══ Task input

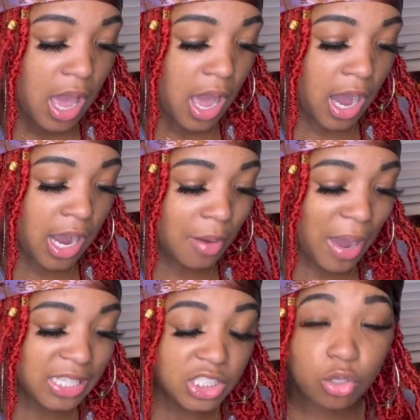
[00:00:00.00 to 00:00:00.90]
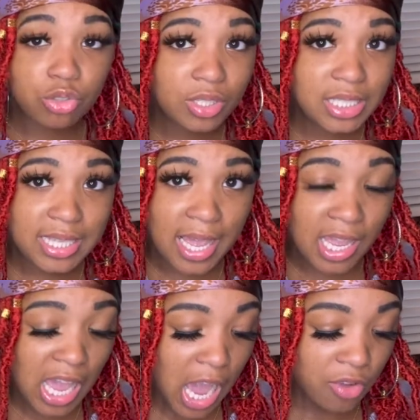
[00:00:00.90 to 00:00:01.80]
Um, I still, to this day,
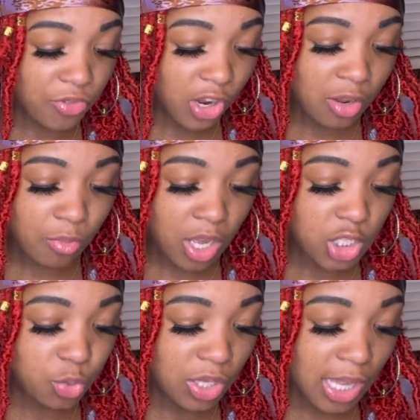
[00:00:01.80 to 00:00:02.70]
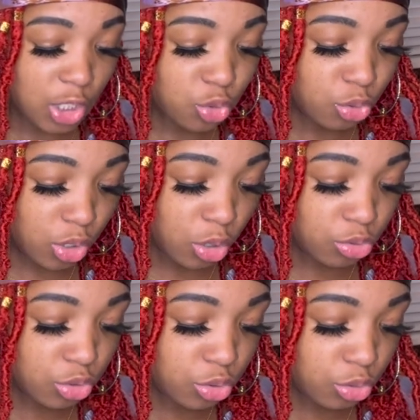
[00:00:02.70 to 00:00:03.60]
I very much would like to go
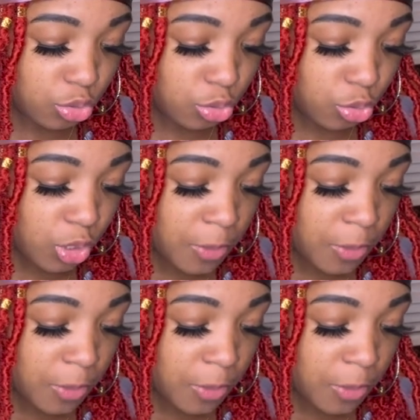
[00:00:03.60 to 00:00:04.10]
to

════

Work instructions — Keep out the pictures, and copy exactly the lines from the one that contains "[00:00:01.80 to 00:00:02.70]" through the final line of the records above, both ends included.

Answer area —
[00:00:01.80 to 00:00:02.70]
[00:00:02.70 to 00:00:03.60]
I very much would like to go
[00:00:03.60 to 00:00:04.10]
to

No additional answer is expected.